* _Problem to solve_
Write the listing below out again exactly, dropping the images.

* _Input data_
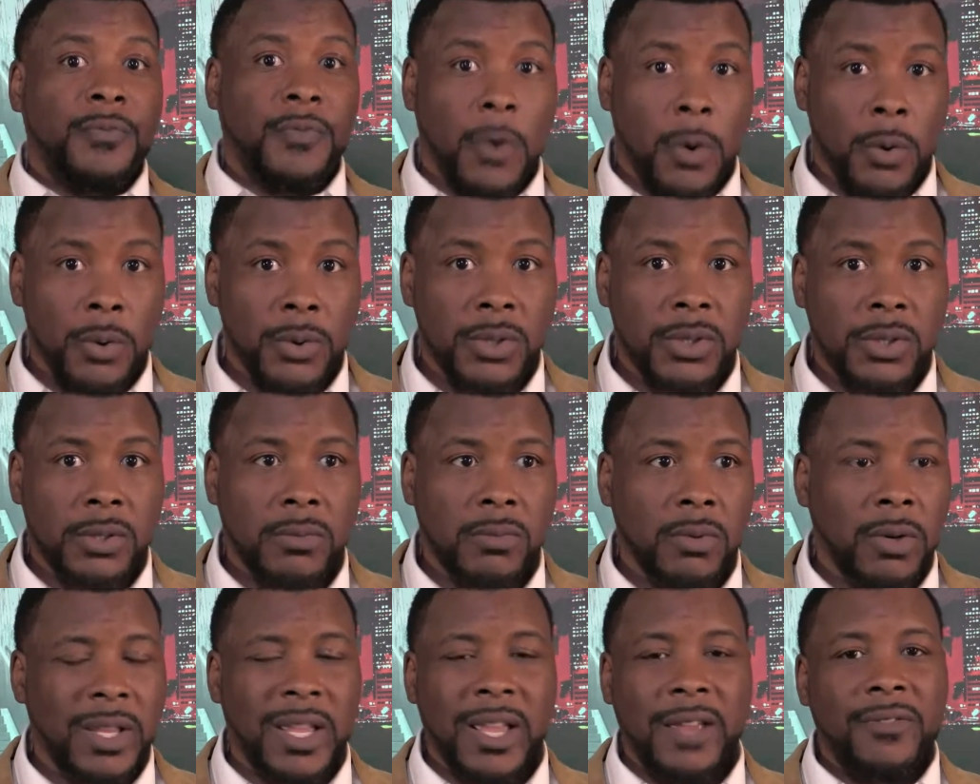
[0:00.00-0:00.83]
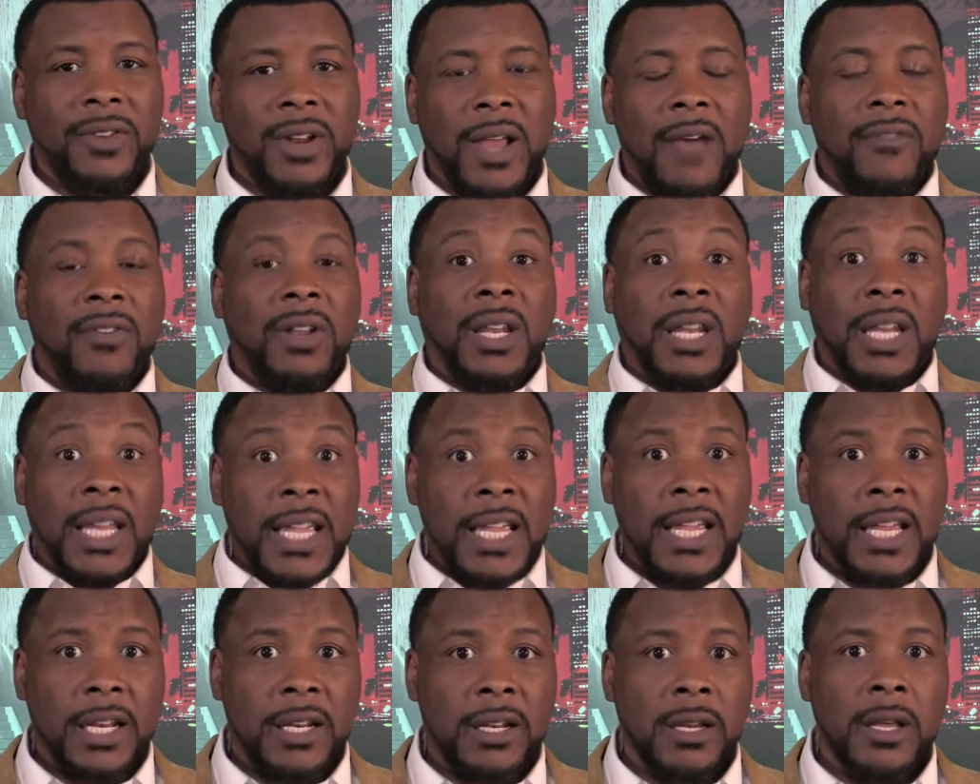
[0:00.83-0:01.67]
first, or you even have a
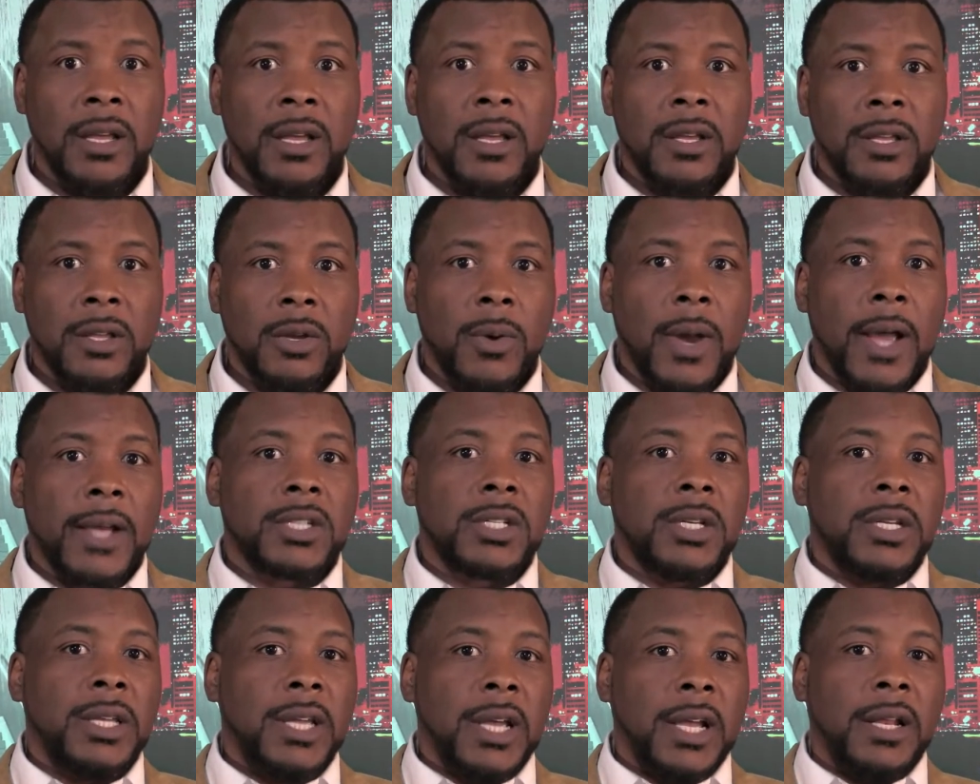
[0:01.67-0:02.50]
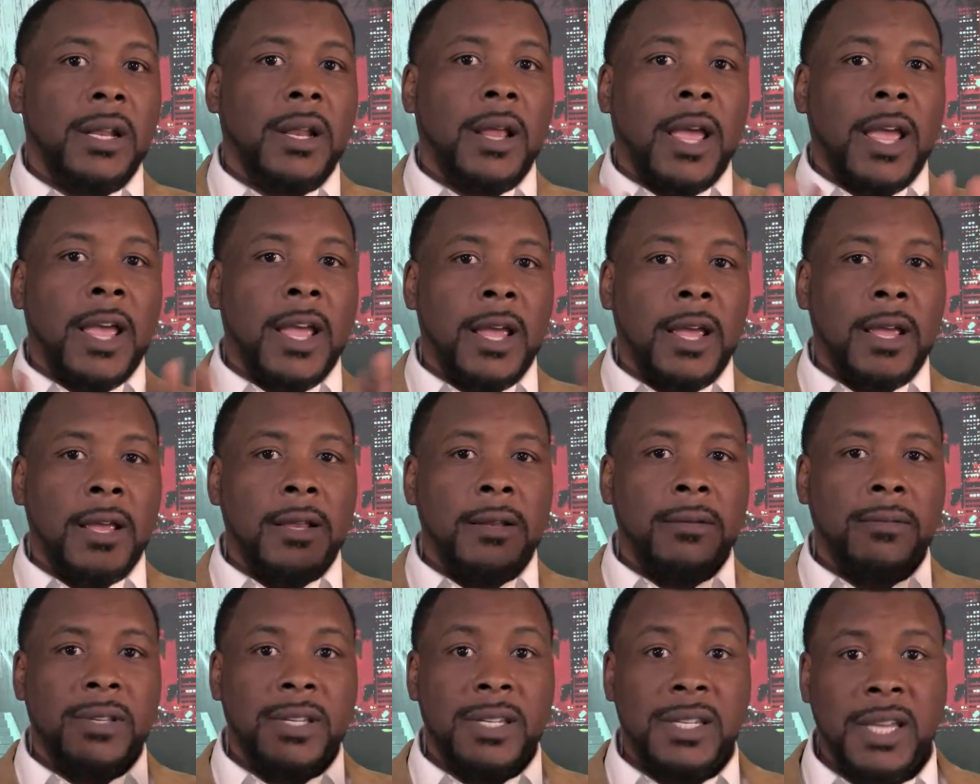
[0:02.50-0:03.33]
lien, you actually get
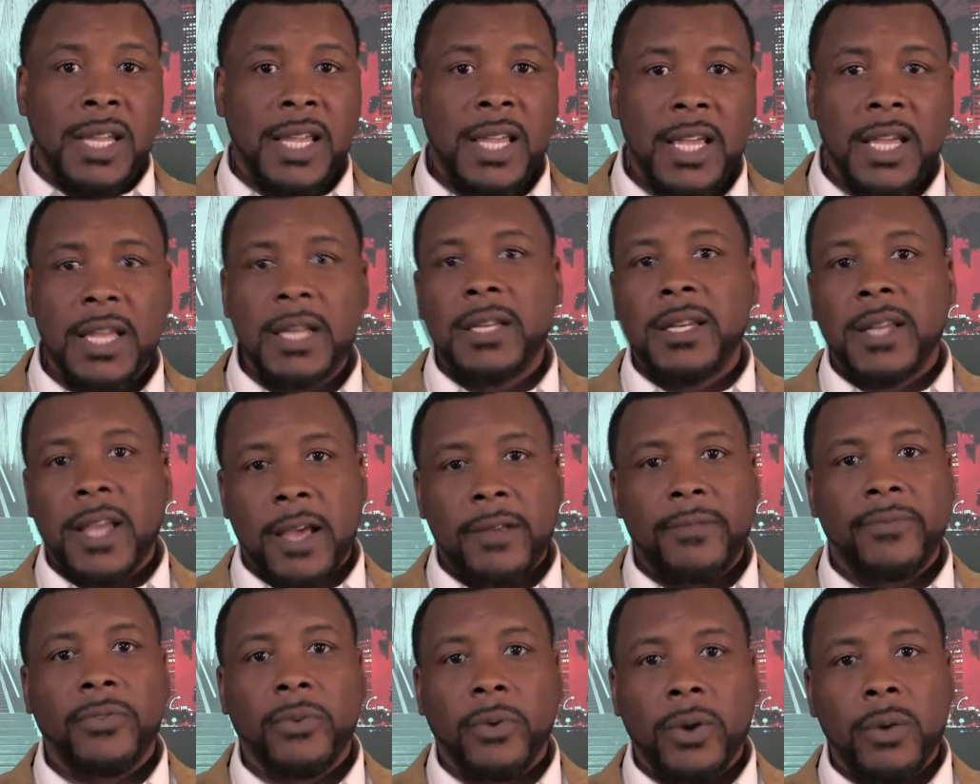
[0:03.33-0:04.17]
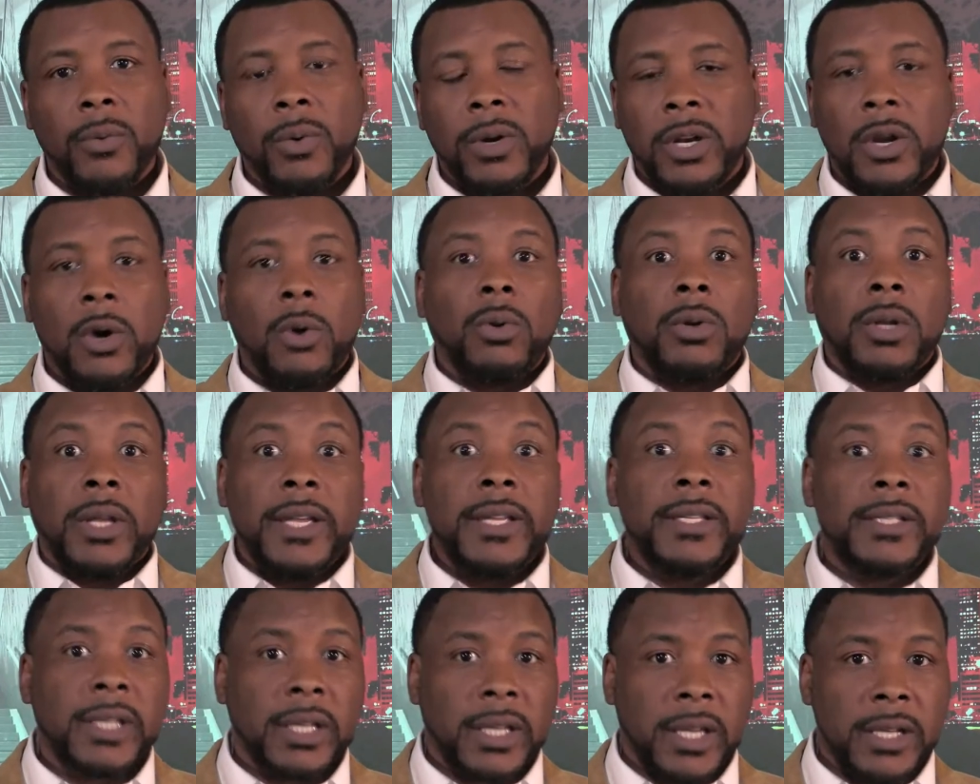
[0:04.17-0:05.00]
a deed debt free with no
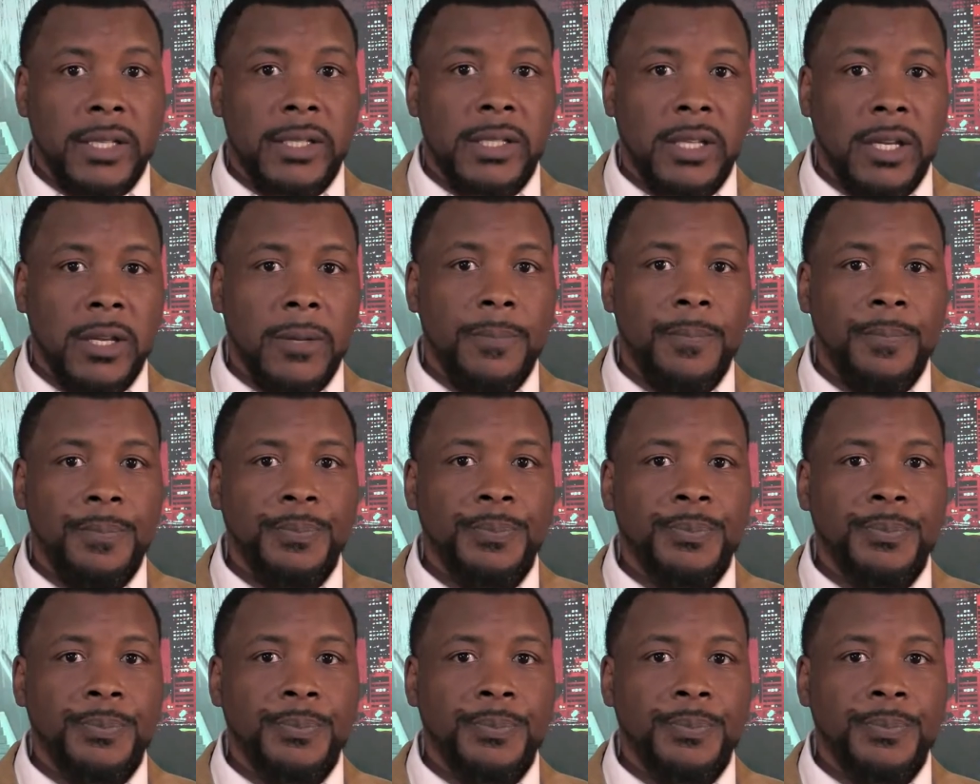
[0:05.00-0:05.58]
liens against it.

* _Output of the exercise_
[0:00.00-0:00.83]
[0:00.83-0:01.67]
first, or you even have a
[0:01.67-0:02.50]
[0:02.50-0:03.33]
lien, you actually get
[0:03.33-0:04.17]
[0:04.17-0:05.00]
a deed debt free with no
[0:05.00-0:05.58]
liens against it.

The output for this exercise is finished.